++++ EXERCISE INPUTS

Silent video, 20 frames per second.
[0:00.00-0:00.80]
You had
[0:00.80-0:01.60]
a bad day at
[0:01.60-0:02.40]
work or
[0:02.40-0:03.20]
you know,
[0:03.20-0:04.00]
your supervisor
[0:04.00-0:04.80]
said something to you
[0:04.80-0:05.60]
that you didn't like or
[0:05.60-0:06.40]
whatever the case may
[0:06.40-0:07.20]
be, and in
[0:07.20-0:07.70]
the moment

++++++++

Please return exactly the lines that run from the line with "[0:03.20-0:04.00]" through the end of the records above, both included, and nothing more.

• [THE ANSWER]
[0:03.20-0:04.00]
your supervisor
[0:04.00-0:04.80]
said something to you
[0:04.80-0:05.60]
that you didn't like or
[0:05.60-0:06.40]
whatever the case may
[0:06.40-0:07.20]
be, and in
[0:07.20-0:07.70]
the moment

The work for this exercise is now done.